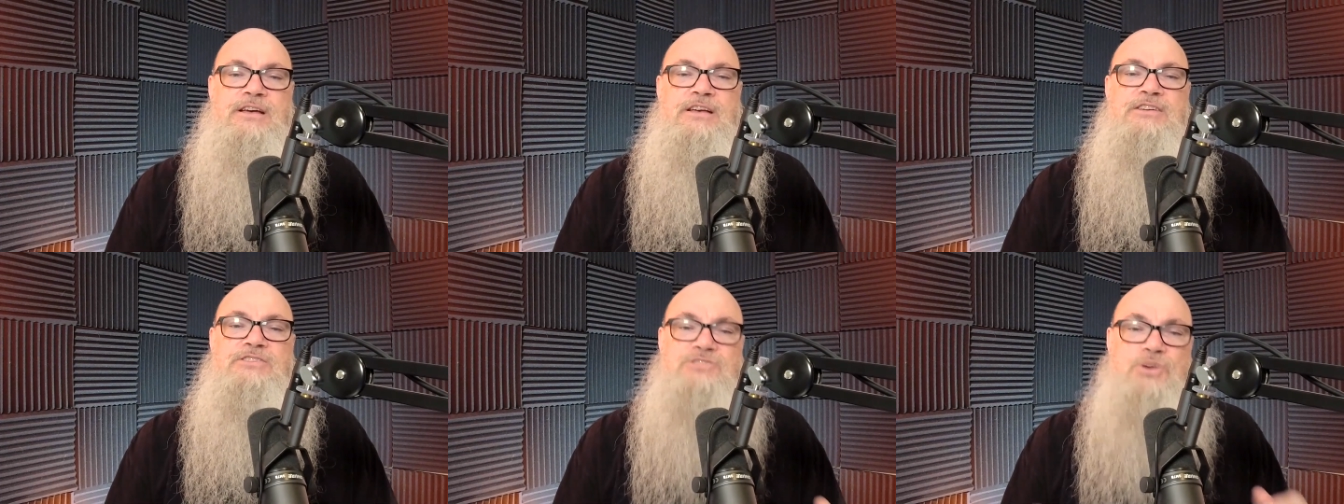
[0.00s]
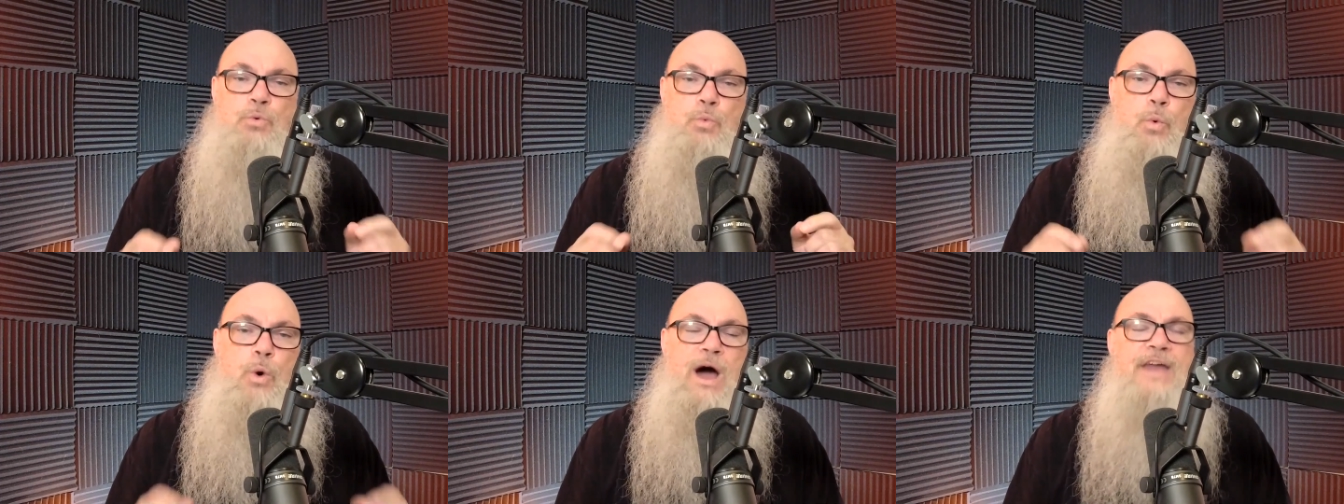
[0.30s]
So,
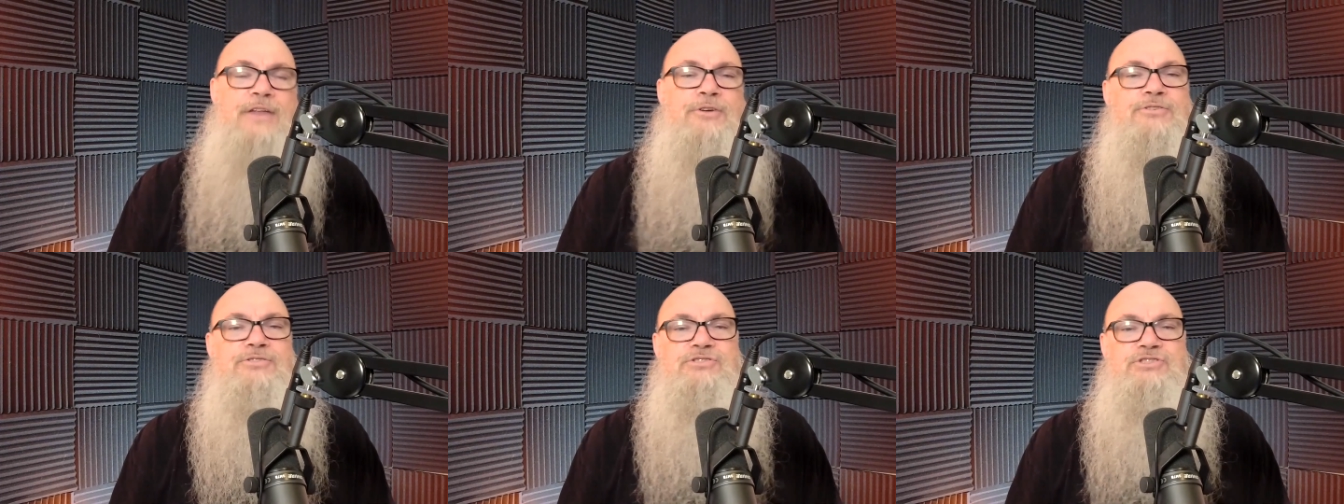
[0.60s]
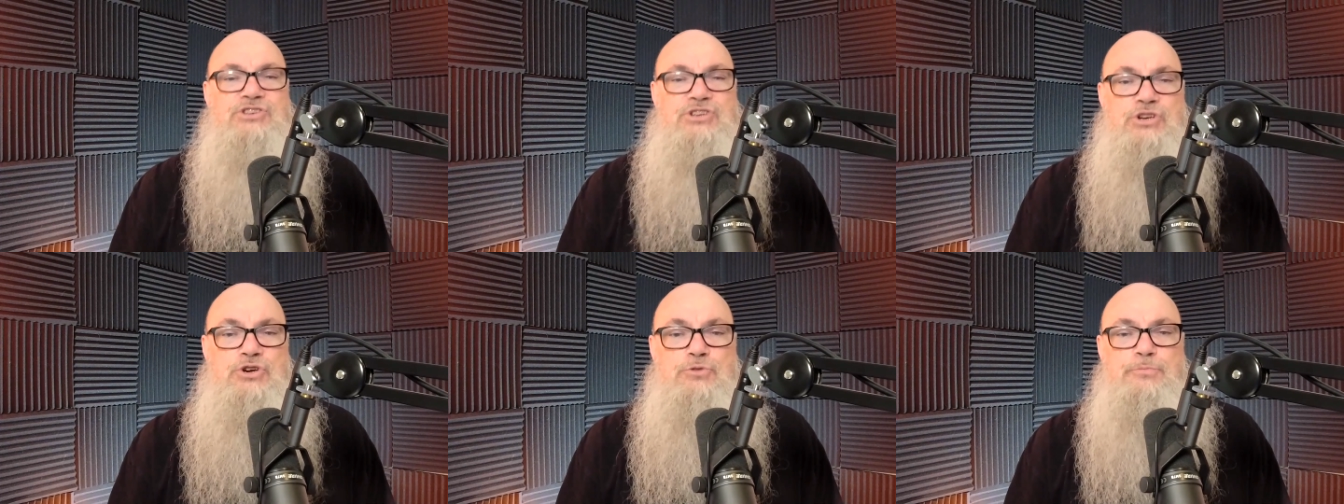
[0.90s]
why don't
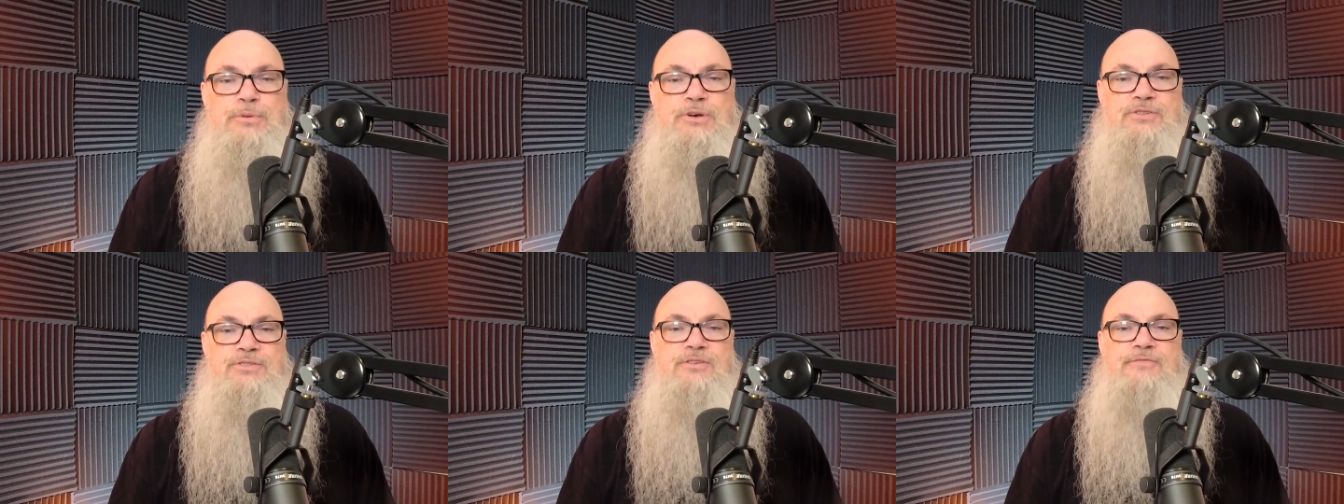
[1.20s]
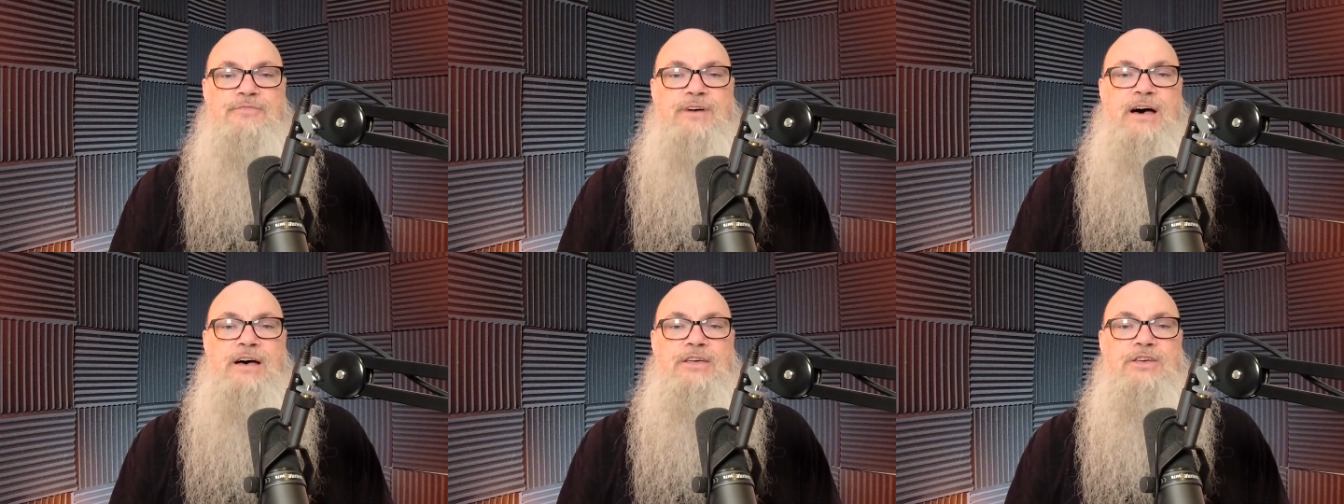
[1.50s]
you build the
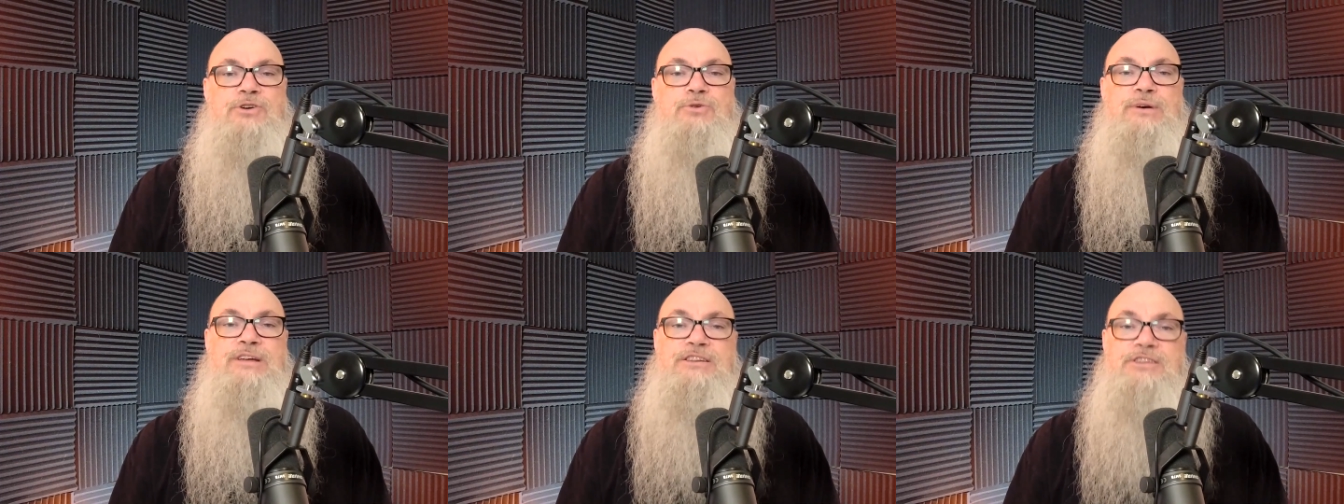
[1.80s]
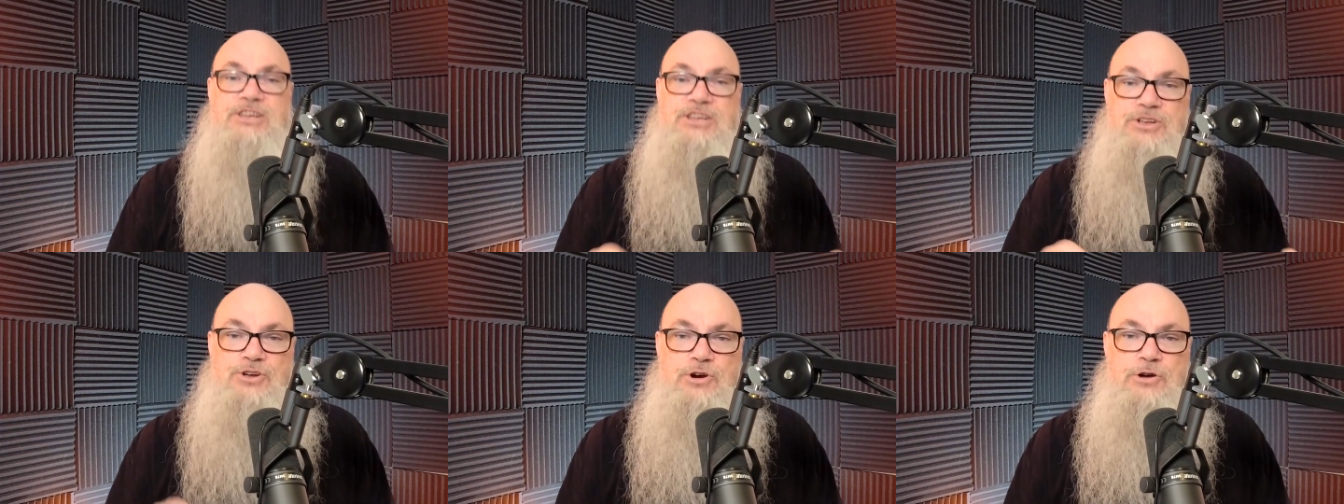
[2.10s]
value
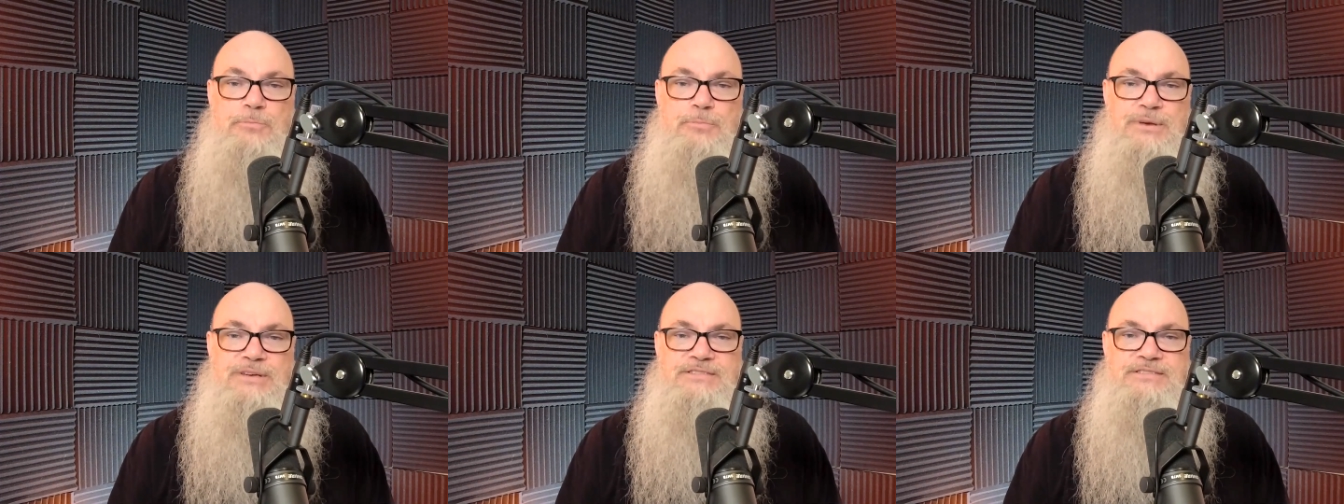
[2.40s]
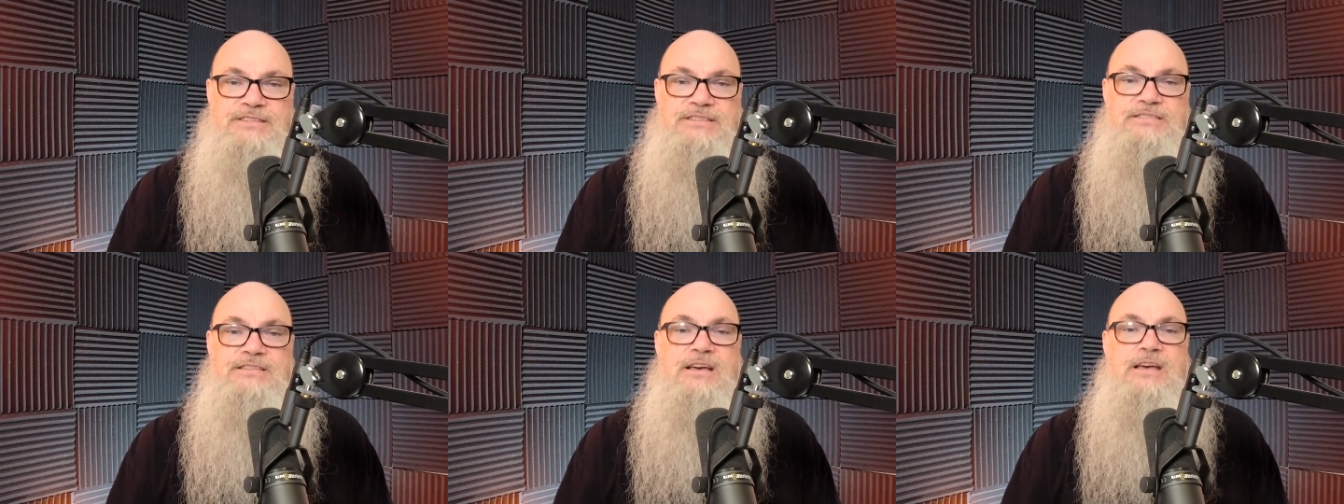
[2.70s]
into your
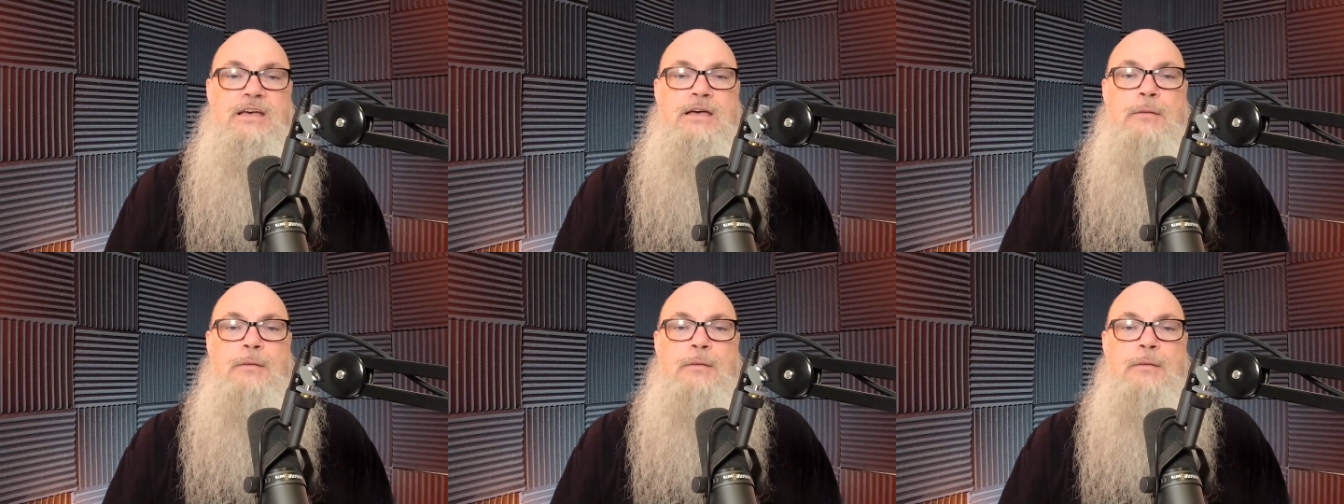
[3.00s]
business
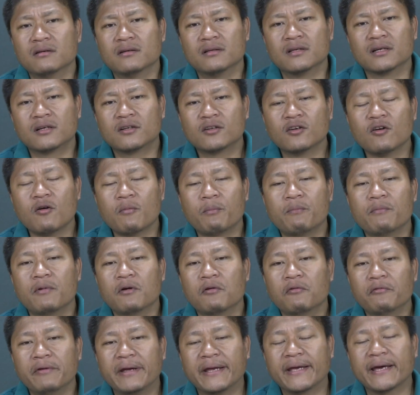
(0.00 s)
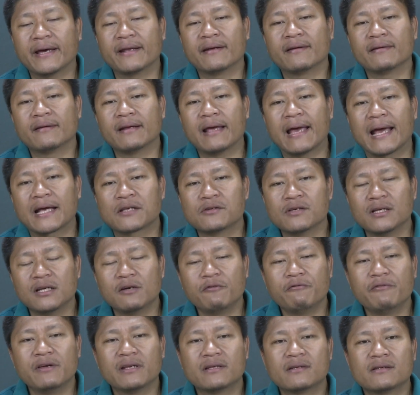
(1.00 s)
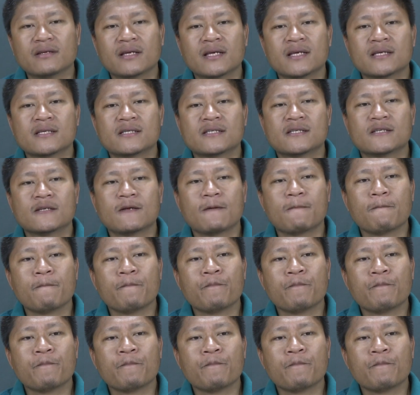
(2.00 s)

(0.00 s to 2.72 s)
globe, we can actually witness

---

What is needed
Pictures are to be left out, while the records are copied word for word.

Solution for this problem
[0.00s]
[0.30s]
So,
[0.60s]
[0.90s]
why don't
[1.20s]
[1.50s]
you build the
[1.80s]
[2.10s]
value
[2.40s]
[2.70s]
into your
[3.00s]
business
(0.00 s)
(1.00 s)
(2.00 s)

(0.00 s to 2.72 s)
globe, we can actually witness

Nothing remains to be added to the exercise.